**WORK REQUEST:** Your answer must be a word-for-word copy of the listing, with all pictures excluded.

**INFORMATION:**
# # #
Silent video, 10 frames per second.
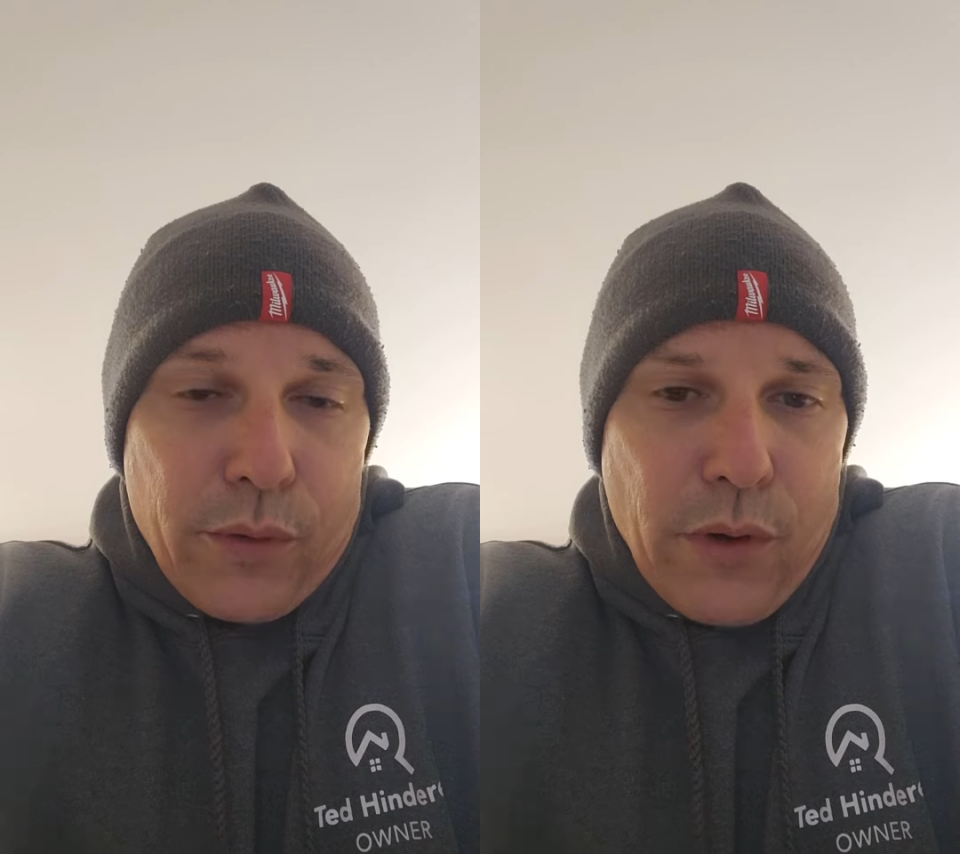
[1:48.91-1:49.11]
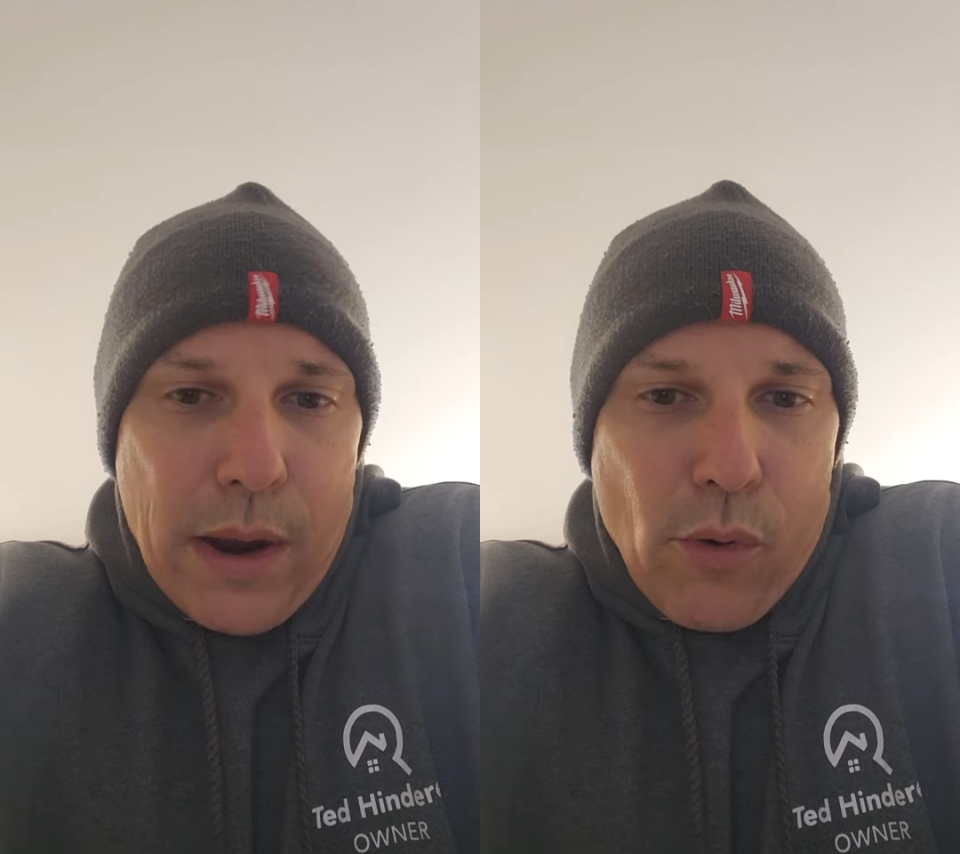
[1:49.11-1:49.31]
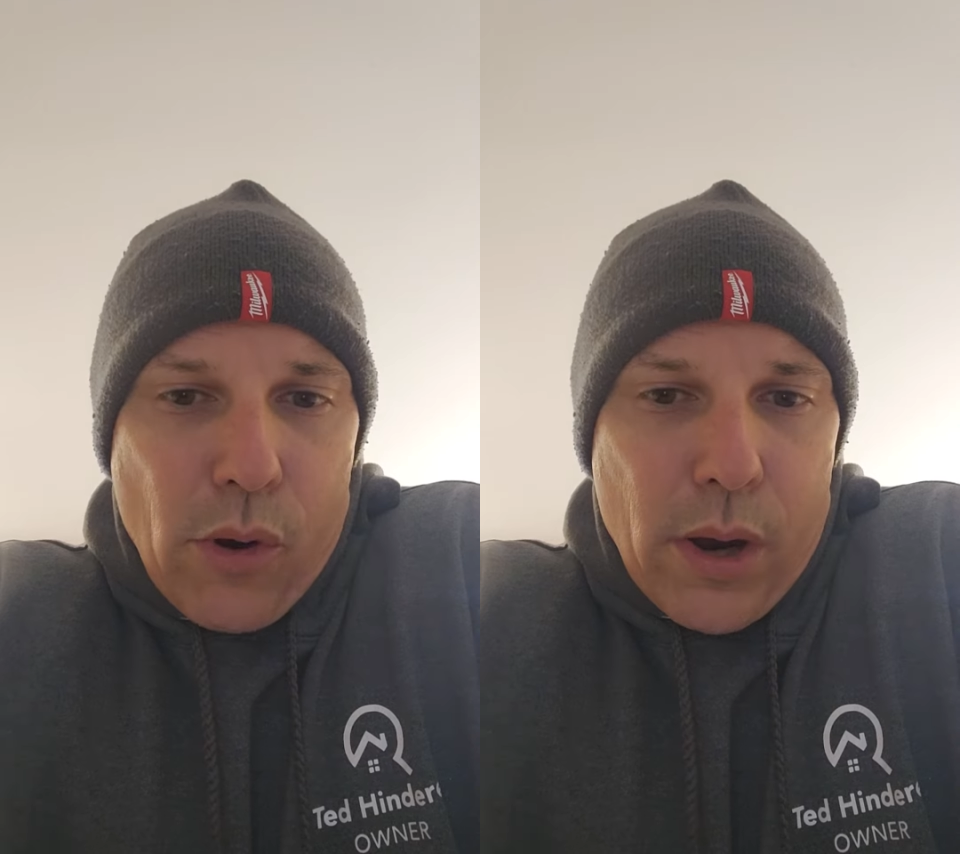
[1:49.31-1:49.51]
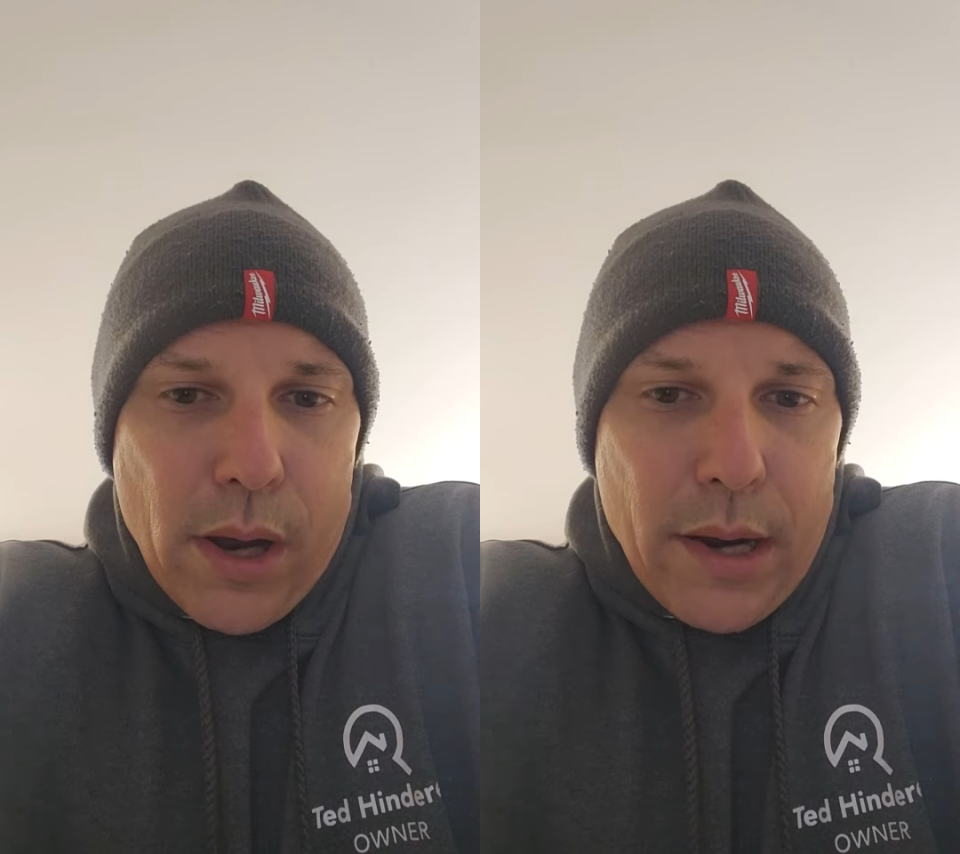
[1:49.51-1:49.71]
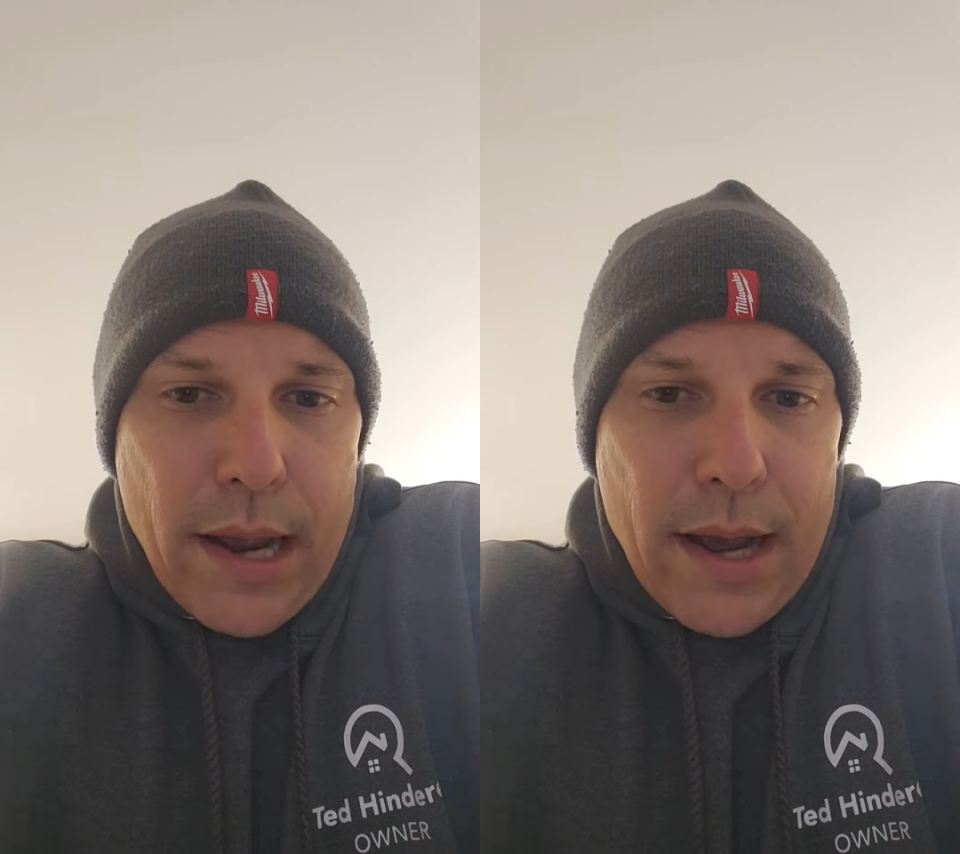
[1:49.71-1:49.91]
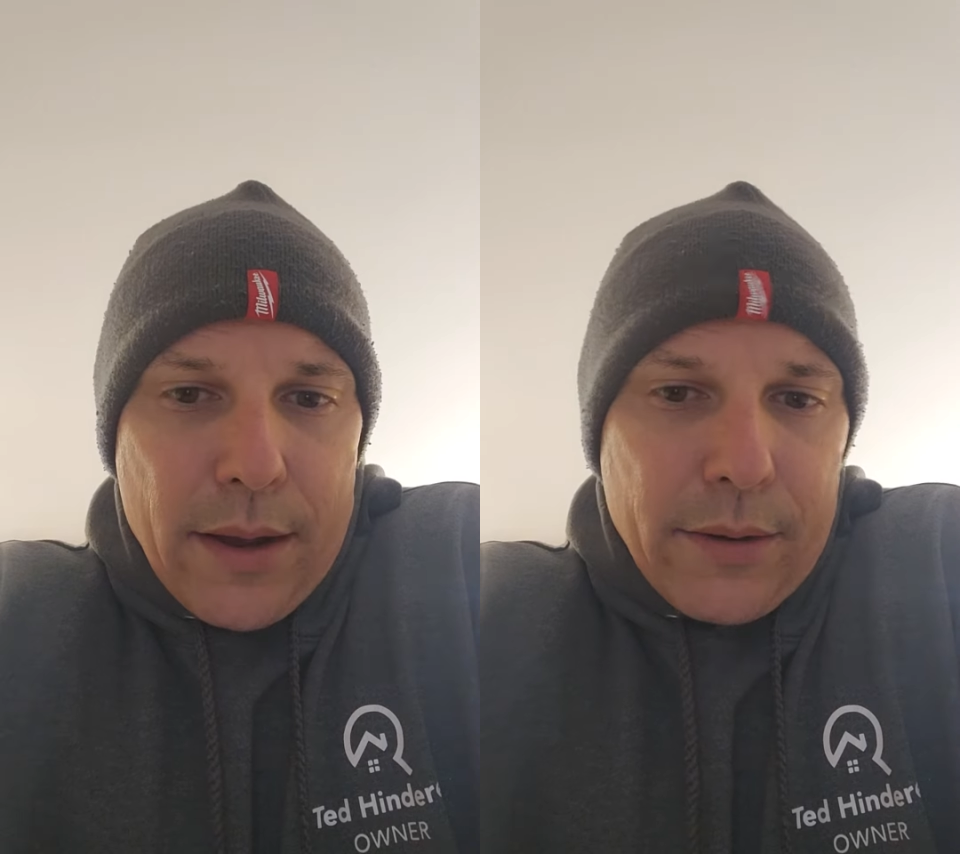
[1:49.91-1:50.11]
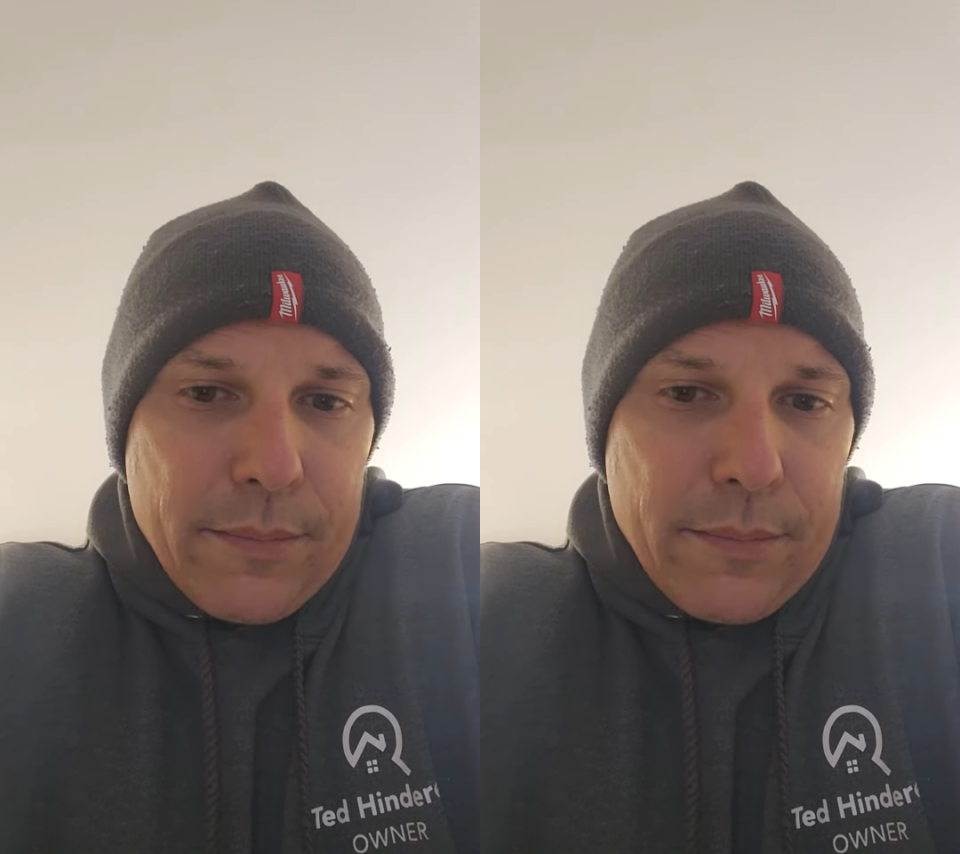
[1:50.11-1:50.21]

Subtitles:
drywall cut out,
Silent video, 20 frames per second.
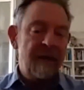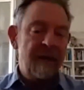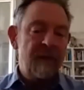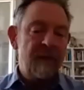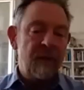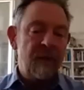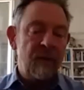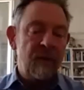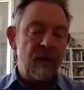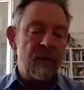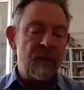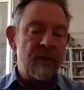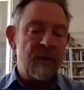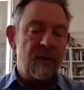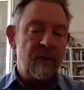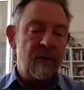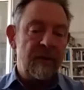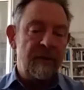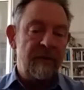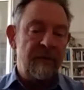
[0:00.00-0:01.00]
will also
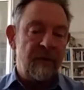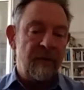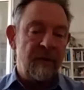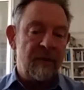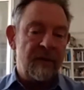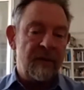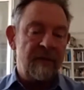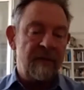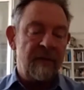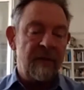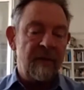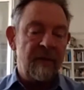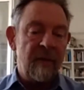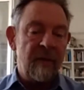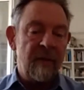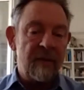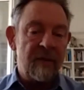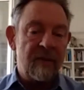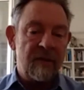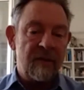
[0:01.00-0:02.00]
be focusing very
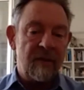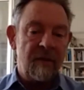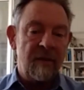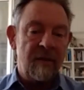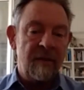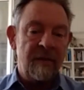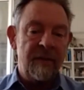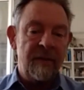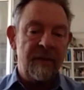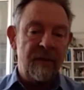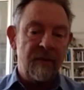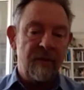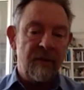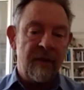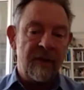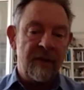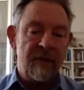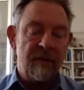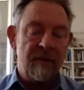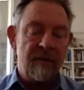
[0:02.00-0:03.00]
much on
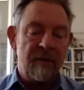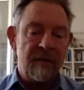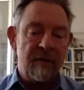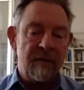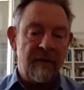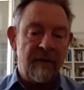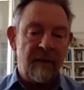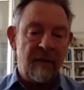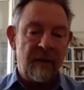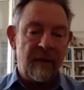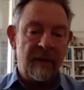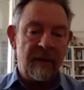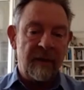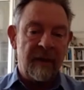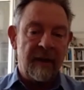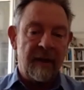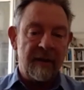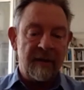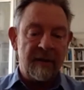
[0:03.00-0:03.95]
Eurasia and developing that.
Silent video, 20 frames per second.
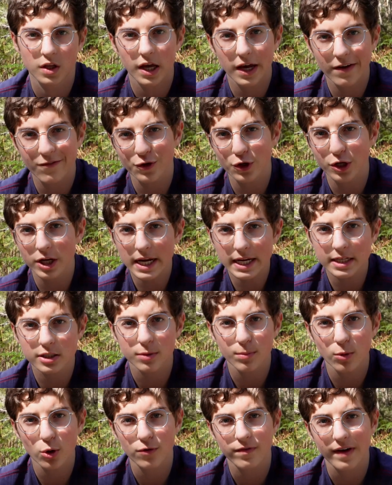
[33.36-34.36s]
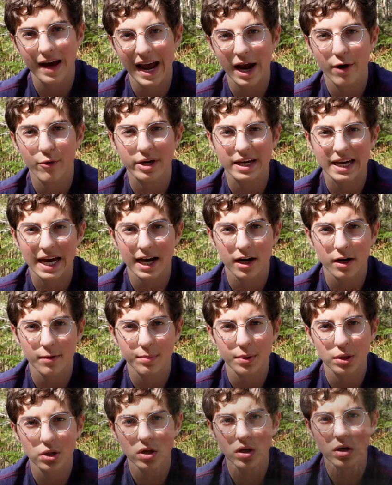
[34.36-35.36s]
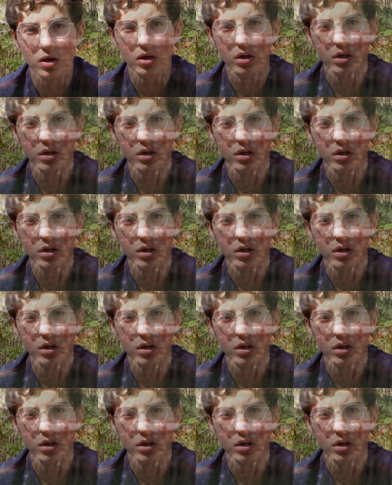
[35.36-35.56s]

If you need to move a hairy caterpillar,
# # #
**RESULT BELOW:**
Silent video, 10 frames per second.
[1:48.91-1:49.11]
[1:49.11-1:49.31]
[1:49.31-1:49.51]
[1:49.51-1:49.71]
[1:49.71-1:49.91]
[1:49.91-1:50.11]
[1:50.11-1:50.21]

Subtitles:
drywall cut out,
Silent video, 20 frames per second.
[0:00.00-0:01.00]
will also
[0:01.00-0:02.00]
be focusing very
[0:02.00-0:03.00]
much on
[0:03.00-0:03.95]
Eurasia and developing that.
Silent video, 20 frames per second.
[33.36-34.36s]
[34.36-35.36s]
[35.36-35.56s]

If you need to move a hairy caterpillar,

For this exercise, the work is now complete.